The good news is BASF’s pipeline azole, Revysol, does have good intrinsic activity on ramularia, says Ben Freer, BASF business development manager for the UK.

“We saw Revysol in wheat and barley field trials in New Zealand. It’s clear that Revysol is a step forward in controlling ramularia from what we saw, in a very challenging disease year. Our observations from trials in Scotland and Ireland would very much support what we saw in the southern hemisphere, even in situations where prothioconazole was under pressure,” he comments.

“Whilst it isn’t BASF’s place to comment on active ingredients other than our own, we know that chlorothalonil is under pressure through the re-registration process, and if it does go, we lose a very valuable tool for controlling foliar cereal diseases.

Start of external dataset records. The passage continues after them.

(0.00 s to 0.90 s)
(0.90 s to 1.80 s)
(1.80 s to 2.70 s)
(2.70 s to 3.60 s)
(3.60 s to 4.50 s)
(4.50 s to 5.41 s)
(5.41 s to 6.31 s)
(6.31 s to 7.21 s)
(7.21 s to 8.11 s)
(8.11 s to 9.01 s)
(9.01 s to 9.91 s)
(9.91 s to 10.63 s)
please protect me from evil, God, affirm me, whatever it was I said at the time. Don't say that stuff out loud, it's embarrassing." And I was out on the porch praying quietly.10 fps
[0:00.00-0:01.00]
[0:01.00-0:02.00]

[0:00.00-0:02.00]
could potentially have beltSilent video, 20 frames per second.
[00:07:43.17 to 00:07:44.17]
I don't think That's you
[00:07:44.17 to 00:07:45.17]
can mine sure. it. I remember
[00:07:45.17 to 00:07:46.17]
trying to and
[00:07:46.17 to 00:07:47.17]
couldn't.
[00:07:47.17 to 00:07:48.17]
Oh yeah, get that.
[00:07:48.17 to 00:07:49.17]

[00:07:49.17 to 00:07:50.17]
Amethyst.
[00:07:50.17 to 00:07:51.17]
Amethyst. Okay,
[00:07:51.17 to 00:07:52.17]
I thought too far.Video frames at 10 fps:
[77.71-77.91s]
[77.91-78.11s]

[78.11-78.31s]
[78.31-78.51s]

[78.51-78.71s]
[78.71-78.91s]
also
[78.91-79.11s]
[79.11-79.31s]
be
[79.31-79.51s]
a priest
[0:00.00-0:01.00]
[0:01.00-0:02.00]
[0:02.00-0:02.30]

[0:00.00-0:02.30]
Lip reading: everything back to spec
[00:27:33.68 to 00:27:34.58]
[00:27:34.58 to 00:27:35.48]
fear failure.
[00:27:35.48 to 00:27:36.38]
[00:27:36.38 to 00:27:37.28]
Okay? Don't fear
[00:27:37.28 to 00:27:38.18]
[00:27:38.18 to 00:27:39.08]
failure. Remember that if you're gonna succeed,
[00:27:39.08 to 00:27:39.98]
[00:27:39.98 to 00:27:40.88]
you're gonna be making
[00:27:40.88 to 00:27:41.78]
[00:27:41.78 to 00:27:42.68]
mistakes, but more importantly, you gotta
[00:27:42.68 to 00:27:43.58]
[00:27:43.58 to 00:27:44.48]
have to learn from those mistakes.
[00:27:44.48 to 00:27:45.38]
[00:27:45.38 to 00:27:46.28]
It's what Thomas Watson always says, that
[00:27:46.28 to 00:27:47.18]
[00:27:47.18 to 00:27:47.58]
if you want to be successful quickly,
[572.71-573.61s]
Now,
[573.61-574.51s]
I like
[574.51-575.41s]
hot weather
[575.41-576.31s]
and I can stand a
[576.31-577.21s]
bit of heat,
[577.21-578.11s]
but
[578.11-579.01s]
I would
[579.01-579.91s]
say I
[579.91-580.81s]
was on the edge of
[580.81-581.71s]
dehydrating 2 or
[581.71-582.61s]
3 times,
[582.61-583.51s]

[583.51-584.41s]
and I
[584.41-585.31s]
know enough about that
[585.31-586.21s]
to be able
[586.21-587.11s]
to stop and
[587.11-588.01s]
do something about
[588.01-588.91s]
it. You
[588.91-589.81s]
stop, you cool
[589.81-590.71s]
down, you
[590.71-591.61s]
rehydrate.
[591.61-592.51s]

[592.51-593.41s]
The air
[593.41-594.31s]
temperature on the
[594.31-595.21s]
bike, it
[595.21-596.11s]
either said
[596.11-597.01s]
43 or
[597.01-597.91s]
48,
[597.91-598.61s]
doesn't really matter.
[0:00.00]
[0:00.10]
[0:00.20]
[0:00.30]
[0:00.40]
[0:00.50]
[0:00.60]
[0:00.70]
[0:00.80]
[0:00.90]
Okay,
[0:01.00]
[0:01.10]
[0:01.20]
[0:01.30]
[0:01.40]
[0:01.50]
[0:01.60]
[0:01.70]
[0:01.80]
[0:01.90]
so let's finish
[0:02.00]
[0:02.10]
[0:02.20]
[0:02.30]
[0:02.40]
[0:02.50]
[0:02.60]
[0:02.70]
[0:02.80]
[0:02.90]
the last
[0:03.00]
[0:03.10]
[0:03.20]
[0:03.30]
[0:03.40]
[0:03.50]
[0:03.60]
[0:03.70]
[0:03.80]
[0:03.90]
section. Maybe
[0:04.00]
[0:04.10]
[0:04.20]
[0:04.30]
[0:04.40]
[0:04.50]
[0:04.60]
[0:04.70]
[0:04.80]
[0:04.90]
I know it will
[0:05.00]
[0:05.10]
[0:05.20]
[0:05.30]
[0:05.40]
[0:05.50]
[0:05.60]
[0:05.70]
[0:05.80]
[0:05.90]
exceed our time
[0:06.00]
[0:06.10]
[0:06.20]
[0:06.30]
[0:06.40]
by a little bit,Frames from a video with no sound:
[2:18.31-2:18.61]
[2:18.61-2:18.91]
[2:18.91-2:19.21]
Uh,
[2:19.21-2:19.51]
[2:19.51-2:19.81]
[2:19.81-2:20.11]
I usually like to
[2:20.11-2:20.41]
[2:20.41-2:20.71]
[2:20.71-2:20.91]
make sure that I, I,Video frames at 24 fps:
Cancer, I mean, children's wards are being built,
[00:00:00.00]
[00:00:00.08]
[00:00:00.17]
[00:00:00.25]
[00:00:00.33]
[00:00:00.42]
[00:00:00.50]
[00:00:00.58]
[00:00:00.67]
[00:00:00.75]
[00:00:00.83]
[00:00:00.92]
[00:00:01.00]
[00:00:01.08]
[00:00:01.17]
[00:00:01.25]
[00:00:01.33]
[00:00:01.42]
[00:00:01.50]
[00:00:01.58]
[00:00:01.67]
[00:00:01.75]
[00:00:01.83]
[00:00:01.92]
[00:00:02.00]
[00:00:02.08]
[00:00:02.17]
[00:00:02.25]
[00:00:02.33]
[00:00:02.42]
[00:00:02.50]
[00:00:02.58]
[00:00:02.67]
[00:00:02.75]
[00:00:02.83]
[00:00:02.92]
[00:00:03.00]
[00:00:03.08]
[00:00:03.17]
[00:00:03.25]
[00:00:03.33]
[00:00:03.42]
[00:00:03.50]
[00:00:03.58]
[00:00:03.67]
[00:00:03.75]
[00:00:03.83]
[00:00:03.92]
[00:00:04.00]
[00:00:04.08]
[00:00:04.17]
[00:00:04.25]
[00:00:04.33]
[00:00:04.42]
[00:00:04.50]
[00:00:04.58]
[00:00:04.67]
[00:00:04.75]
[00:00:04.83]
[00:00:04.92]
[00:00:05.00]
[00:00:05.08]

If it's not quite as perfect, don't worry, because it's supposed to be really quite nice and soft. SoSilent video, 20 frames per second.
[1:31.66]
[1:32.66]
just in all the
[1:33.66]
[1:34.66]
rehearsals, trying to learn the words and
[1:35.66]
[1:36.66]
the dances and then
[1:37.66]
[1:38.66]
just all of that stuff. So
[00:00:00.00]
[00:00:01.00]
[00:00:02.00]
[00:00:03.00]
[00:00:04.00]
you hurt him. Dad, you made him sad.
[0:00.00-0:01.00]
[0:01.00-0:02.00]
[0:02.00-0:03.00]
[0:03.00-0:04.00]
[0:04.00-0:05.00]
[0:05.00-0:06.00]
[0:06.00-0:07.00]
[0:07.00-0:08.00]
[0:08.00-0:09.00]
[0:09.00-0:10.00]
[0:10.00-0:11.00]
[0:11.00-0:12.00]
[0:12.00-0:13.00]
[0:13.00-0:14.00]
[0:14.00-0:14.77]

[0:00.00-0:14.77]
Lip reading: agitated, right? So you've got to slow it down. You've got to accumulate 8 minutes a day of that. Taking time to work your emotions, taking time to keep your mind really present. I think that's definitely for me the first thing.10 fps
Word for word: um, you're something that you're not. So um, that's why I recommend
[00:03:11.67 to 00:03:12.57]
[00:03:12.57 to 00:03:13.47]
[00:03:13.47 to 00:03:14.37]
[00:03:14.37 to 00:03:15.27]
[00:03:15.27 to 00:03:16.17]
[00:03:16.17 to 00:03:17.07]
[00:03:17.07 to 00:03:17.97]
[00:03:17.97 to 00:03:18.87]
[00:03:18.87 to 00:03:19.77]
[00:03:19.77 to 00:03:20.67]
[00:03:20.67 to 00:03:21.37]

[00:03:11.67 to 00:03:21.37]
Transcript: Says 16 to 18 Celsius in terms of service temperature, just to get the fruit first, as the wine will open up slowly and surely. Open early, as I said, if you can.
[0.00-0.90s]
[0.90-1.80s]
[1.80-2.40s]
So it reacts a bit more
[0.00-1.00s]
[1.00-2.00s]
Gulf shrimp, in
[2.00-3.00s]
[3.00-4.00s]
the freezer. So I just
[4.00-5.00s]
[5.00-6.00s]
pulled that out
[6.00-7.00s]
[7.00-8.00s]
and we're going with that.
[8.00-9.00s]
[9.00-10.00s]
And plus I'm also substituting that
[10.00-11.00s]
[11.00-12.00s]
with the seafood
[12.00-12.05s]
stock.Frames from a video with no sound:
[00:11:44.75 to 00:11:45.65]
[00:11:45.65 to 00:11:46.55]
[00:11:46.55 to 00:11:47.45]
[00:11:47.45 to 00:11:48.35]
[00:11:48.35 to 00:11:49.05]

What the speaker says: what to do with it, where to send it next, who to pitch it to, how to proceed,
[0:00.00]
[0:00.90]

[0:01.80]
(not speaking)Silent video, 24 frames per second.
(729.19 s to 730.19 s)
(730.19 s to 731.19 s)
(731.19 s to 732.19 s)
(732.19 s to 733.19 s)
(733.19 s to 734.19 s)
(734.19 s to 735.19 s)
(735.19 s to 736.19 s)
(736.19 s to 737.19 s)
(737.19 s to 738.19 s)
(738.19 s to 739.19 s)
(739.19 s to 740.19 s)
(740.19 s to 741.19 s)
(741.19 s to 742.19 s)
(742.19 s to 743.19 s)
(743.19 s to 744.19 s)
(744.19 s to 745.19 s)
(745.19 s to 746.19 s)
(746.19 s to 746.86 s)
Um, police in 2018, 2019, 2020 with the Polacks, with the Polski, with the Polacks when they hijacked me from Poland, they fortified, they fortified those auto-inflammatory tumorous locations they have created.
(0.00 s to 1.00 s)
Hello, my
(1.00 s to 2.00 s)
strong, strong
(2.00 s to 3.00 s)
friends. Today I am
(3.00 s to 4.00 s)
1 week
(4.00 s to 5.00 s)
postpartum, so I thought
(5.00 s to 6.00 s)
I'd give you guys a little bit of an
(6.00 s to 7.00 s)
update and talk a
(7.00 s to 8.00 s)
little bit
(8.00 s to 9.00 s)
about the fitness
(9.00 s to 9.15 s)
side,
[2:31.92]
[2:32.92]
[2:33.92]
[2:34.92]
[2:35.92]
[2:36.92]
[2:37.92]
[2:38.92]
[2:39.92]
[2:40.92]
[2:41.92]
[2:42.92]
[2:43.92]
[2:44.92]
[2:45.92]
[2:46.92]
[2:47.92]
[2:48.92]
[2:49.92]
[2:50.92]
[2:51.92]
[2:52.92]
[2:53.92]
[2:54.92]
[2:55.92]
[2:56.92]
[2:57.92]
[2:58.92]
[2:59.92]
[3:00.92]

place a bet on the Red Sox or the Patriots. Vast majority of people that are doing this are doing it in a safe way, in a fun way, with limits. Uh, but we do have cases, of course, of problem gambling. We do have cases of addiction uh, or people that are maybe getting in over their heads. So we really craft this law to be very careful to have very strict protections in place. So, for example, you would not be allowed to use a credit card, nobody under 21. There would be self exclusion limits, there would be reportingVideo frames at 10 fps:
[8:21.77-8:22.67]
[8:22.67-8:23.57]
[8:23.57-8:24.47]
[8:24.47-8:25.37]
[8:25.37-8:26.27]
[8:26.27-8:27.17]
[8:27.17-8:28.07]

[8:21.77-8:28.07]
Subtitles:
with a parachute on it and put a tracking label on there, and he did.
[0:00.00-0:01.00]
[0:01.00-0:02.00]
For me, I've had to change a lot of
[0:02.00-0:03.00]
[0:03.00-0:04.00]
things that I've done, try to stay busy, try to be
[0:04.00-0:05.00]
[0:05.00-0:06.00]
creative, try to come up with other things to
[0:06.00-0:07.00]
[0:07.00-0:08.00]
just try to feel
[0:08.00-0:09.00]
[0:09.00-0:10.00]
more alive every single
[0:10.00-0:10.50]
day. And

“Revysol, a fungicide innovation, is coming and as a result, programmes will change with its inclusion.  We’re working with other organisations in the industry to look at the implications of these changes in available chemistry, integrated crop management and for programme choices for the future, in which Revysol will be a key component.”

Inatreq, the pipeline molecule from Corteva Agriscience, will offer a completely new mode of action but it’s not yet clear whether it has any potential activity on ramularia. According to the company, the initial registration will be for wheat with barley to follow.

“The level of control of barley diseases is still under evaluation and it would be unfair to offer a speculative answer to this question at this stage,” comments Mike Ashworth, Corteva’s fungicide product manager.

Protecting the new chemistry is a key concern for the industry and to help protect a mode of action, a partner with an equally strong efficacy on the target disease is needed to mix with it, according to the researchers. The trouble in barley is that there’s no such partner for the pipeline chemistry where ramularia’s concerned if chlorothalonil goes.

Even though there’s overwhelming support for continued use of chlorothalonil from an agronomic perspective, the industry is united from manufacturer to researcher that if the science indicates chlorothalonil has had its day, then it should go.